当神社の所在地は、対馬市発足以前は下県郡豊玉町(しもあがたぐんとよたまちょう)であった。平安時代の律令細則である『延喜式』の神社を登載した「神名帳(じんみょうちょう)」の對馬嶋上縣郡に鎮座する和多都美神社名神大とあるのは当神社である。貞観元年(八五九)に清和天皇から従五位上の神階を賜った。また、 『三代実録』によれば、永徳元年(一三八一)に従一位を叙 せられ、往古より島内は言うに及ばず我が国の名社大社の一つ に数えられた。
神代の昔、豊玉彦命(大綿津見神)が当地に宮殿を造り、その宮殿を“海宮(わたづみのみや)”と名づけ、この地が“夫姫(おとひめ)”と呼ばれるようになった。宮殿の大きさは、高さ一町五反余り、広さ八町四方もあったという。
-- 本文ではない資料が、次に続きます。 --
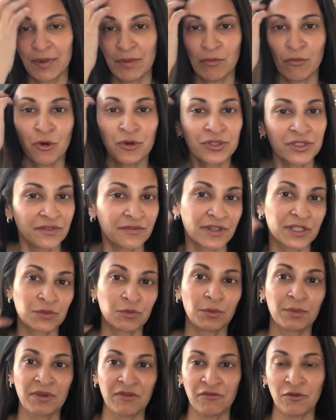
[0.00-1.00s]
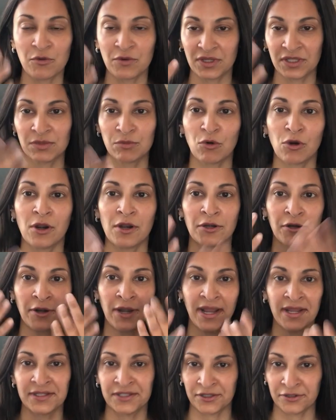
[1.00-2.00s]
but most of us will be focused more on our
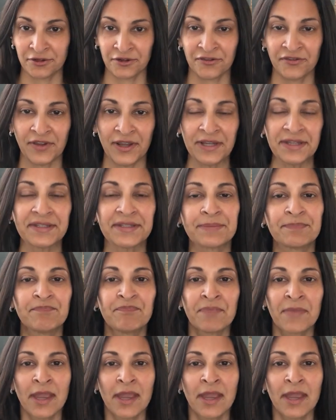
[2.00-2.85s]
hands and our face.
社家文書によれば、山城國長岡の阿曇龍裔という人が、神武天皇の命を受けて対馬國に下り、当国の住人となってその子孫が代々宮司を世襲したという。現在も、阿曇氏の末裔が宮司を継承し、今に伝えている。これにより神々しい神奈美「夫姫山」のさざ波よせるこの霊地に彦火々出見尊と豊玉姫命の夫婦神を奉斎したと伝えている。夫姫山は別名「海龍山」ともいい、山全体が大綿津見神の御神体とも伝えられている。
豊玉彦命には一男二女の神があり、男神は阿曇氏の祖先神として奉斎する穂高見命、二女神は 豊玉姫命・玉依姫命であった。ある時、彦火々出見尊(山幸彦)は失った釣り針を探して上国より下向し、この宮に滞在すること三年、豊玉姫命を娶り妻とした。この海幸彦・山幸彦の伝説は当地から生まれたものであるという。
満潮になると、社殿の近くまで海水が満ちてくる。その光景は、まさに龍宮を連想させるもので、山幸彦と豊玉姫命を結び付けた縁結びの井戸“玉ノ井”や満珠瀬、干珠瀬の伝説が乗っている。また、当神社の先代宮司と伝わる阿曇磯良の霊石“磯良恵比須”などの旧跡、裏参道原生林の奥地にある夫婦岩は、古代祭祀がおこなわれた磐座であると伝えられている。
また、豊玉町仁位には、当神社の夫婦神の御子神を祀る和多都美御子神社が鎮座しており、ここにもはやり阿曇氏の伝承が残されている。近世に於いては藩主の崇敬厚く、現在も対馬島内はもとより全国からのお参りが多い。